Taxes on imports are known as "Duties" and the congress is explicitly empowered to collect them "to pay the Debts and provide for the common Defence and general Welfare of the United States," ie, to support the government. Nowhere in the constitution will you find the power to mandate the people to purchase any kind of insurance whether it be health, employment or retirement, etc. Social engineering, spread the wealth around, safety nets, etc, are not enumerated powers of the congress.
The power to provide for the general Welfare is explicit in the taxing powers delegated to Congress, as you have just quoted. The Constitution provides no power to the federal courts to decide which tax policies advance the common good and which do not. It is the usurpation of legislative functions by the federal judiciary that is unsupported by the language of the Constitution.
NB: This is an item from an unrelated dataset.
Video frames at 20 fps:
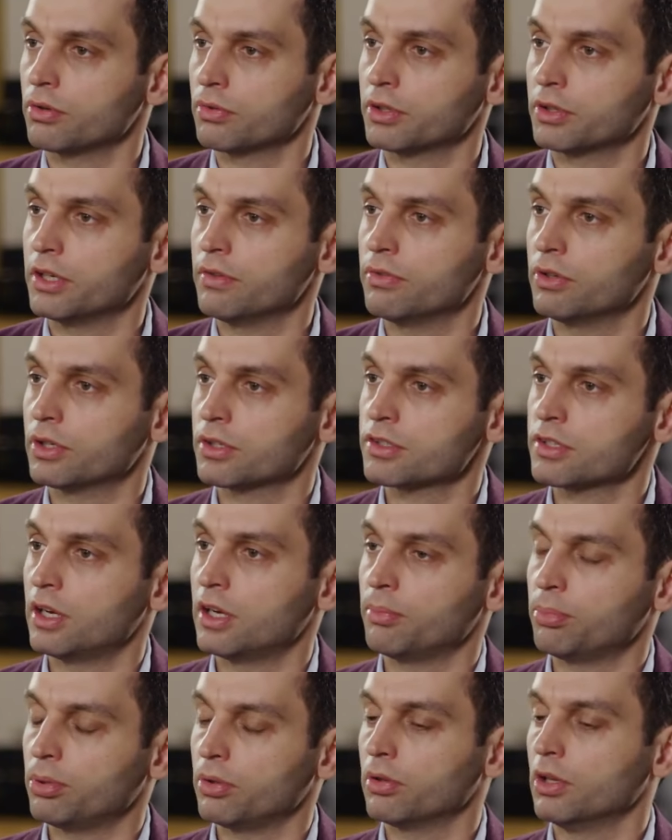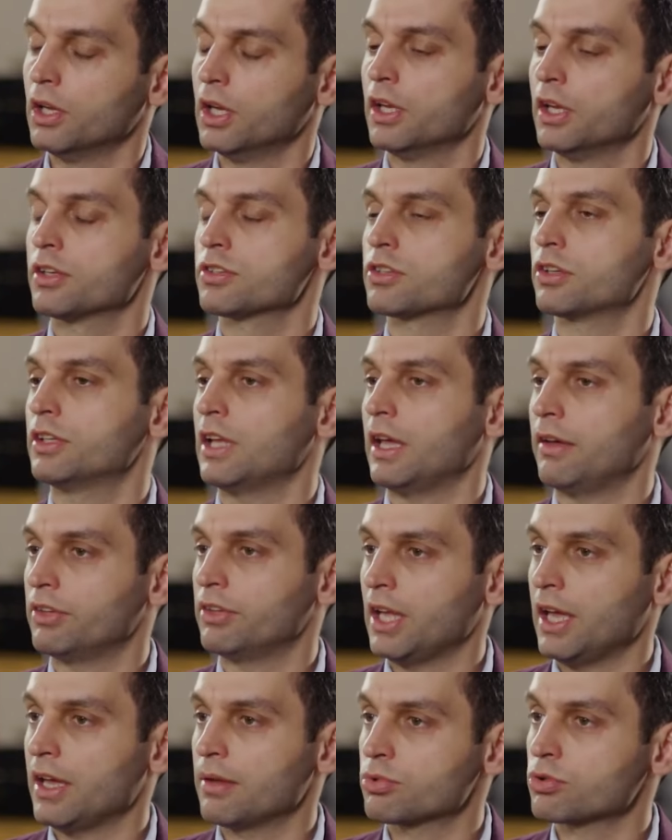So, I'll give you an example. Sir
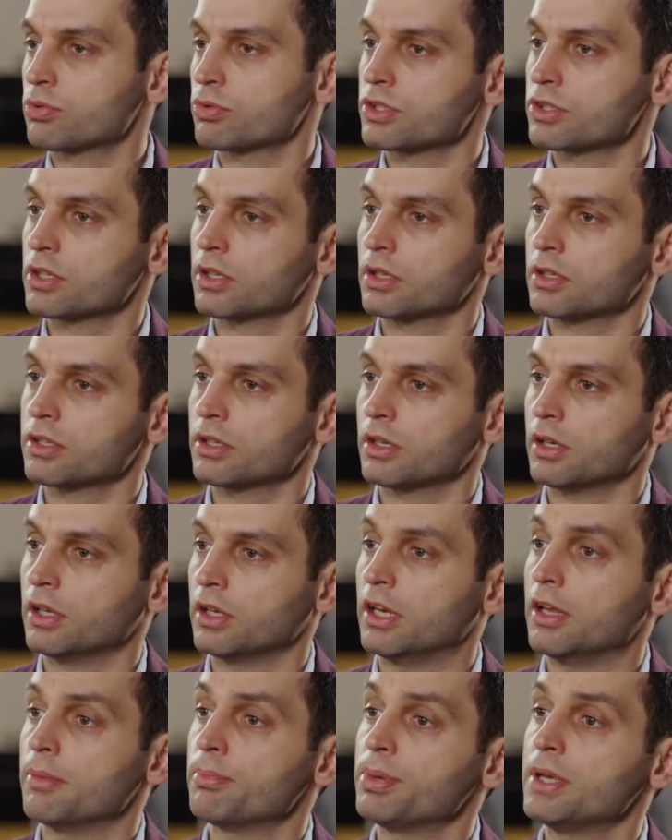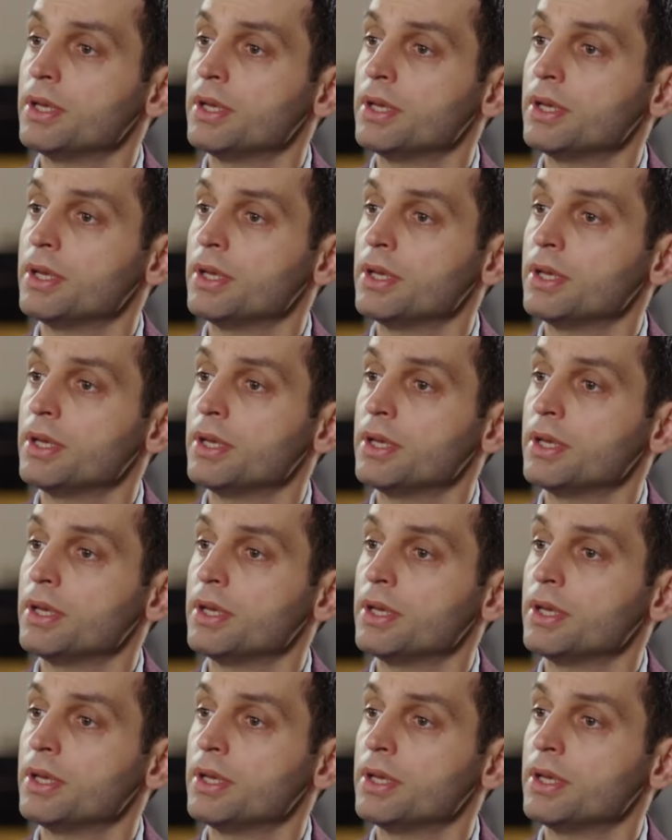David Amess was a, an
"We have no power per se to review and annul acts of Congress on the ground that they are unconstitutional." -- Commonwealth of Massachusetts v. Mellon, 262 U.S. 447 (1923)The basis for judicial activism is not found in the Constitution. That is the power that is not enumerated, while the power to provide for the general welfare as part of the taxing powers of Congress is explicitly istated.
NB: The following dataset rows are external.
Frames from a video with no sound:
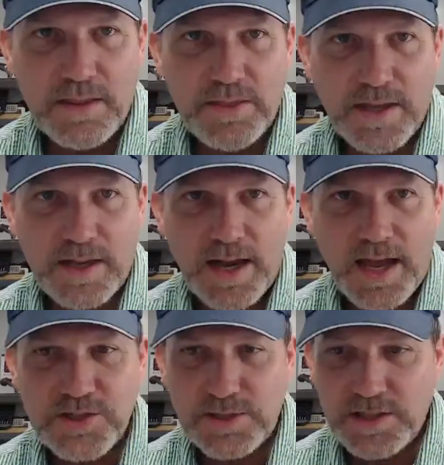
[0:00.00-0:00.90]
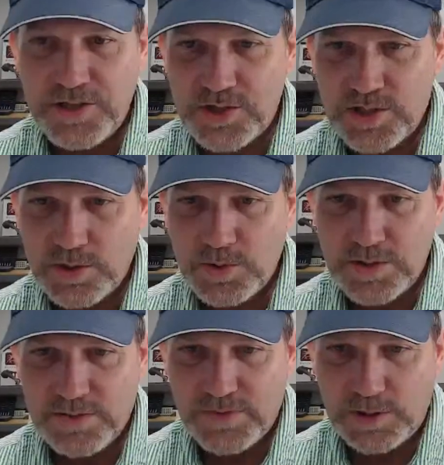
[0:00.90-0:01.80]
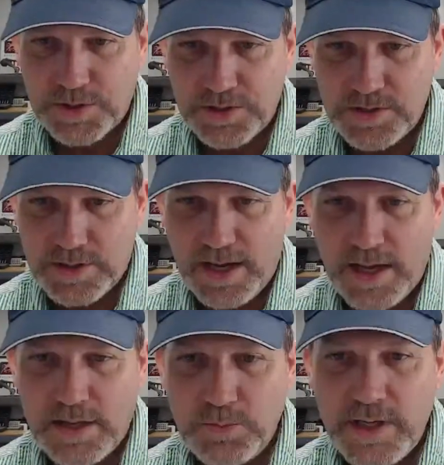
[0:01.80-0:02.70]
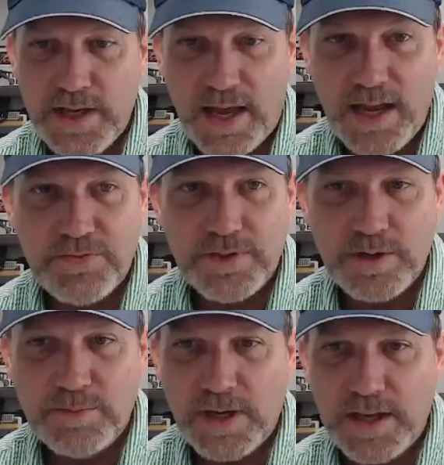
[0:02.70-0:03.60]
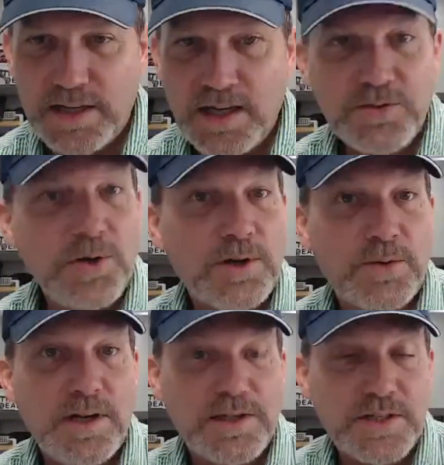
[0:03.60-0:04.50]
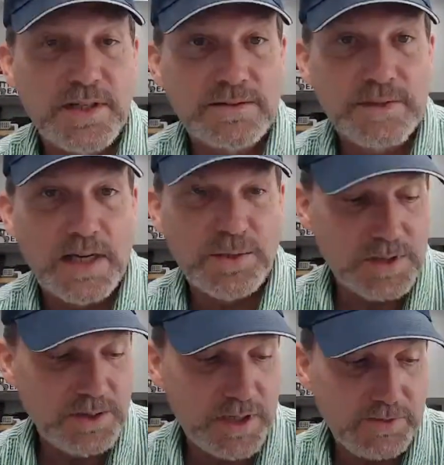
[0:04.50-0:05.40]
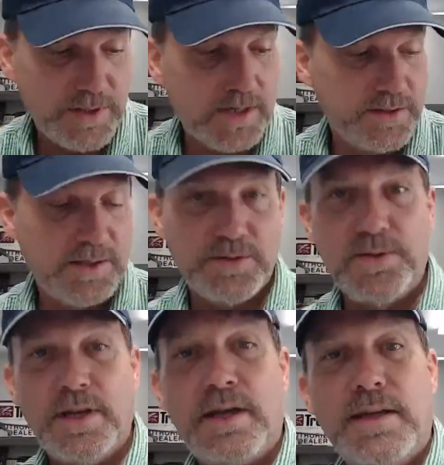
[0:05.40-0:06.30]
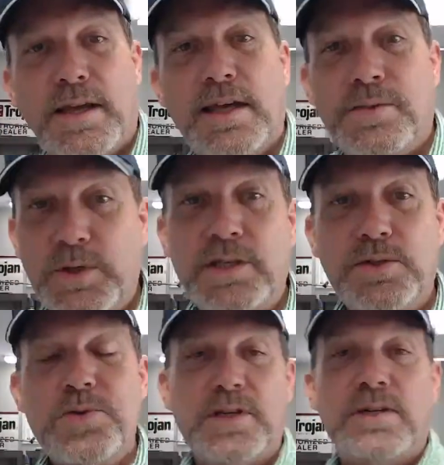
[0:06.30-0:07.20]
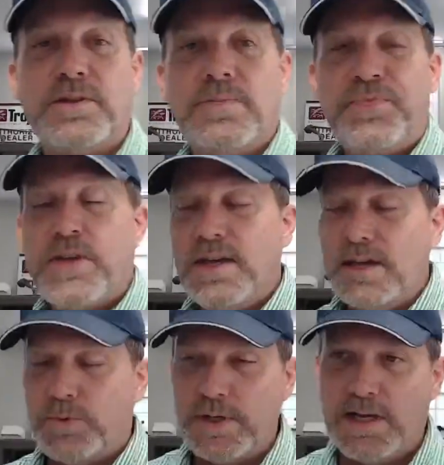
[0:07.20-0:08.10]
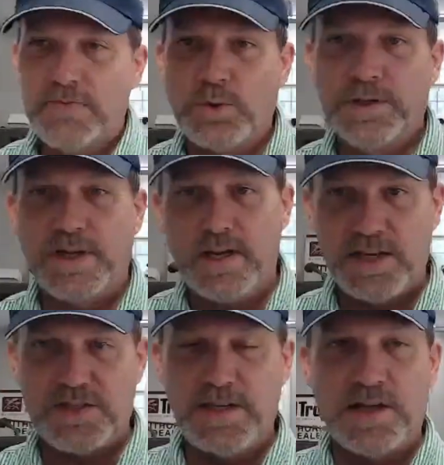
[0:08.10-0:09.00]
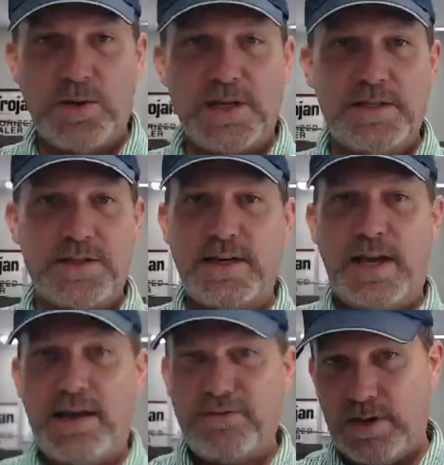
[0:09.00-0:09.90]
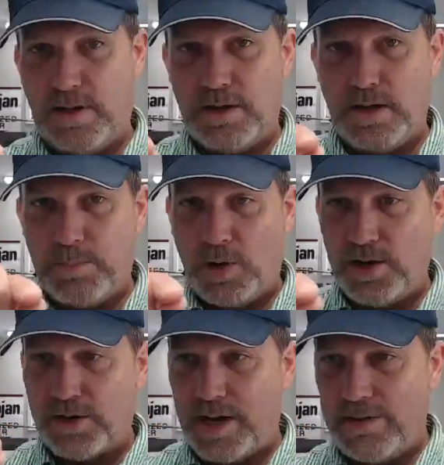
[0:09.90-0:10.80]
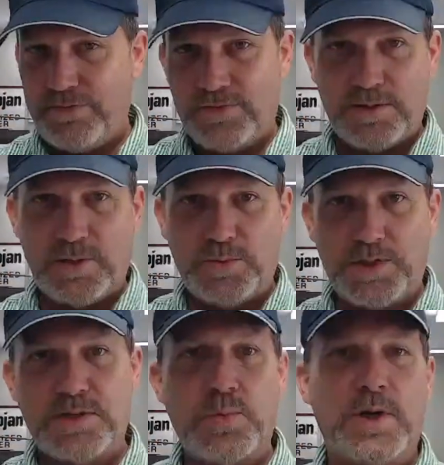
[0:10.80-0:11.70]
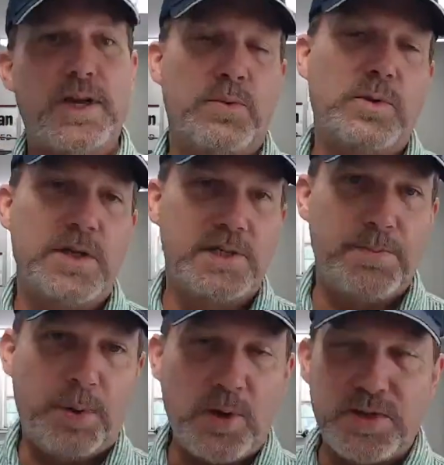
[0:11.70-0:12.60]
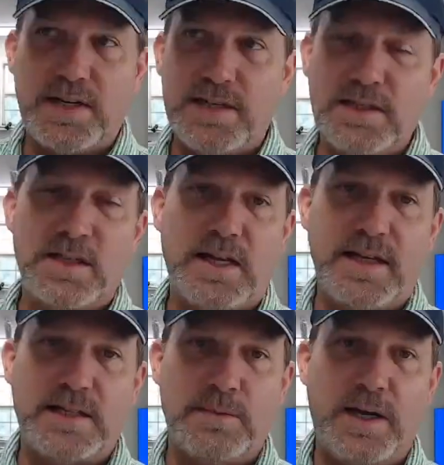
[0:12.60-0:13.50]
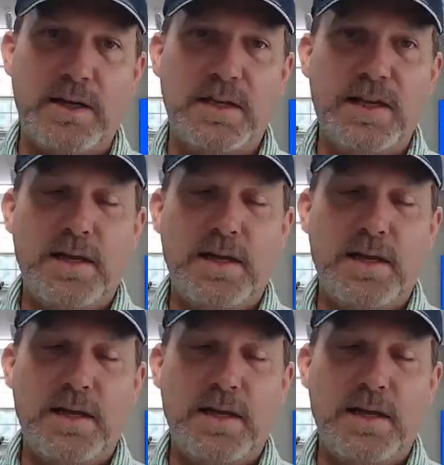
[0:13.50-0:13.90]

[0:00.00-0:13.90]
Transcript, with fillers: that actually shows the voltage. And we have them at Golf Cart Garage now. I was looking around the other day and we do sell them. We have one that has not only does it have a bar graph, you know, which is what I is the part that I didn't like about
Nowhere in the constitution will you find the power to mandate the people to purchase any kind of insurance
"The conception of the spending power advocated by Hamilton and strongly reinforced by Story has prevailed over that of Madison, which has not been lacking in adherents. Yet difficulties are left when the power is conceded. The line must still be drawn between one welfare and another, between particular and general. Where this shall be placed cannot be known through a formula in advance of the event. There is a middle ground, or certainly a penumbra, in which discretion is at large. The discretion, however, is not confided to the courts. The discretion belongs to Congress, unless the choice is clearly wrong, a display of arbitrary power, not an exercise of judgment. This is now familiar law." --Helvering v. Davis, 301 U.S. 619 (1937)If Henry E. Hudson wants to make federal law he should step down from the bench and run for Congress.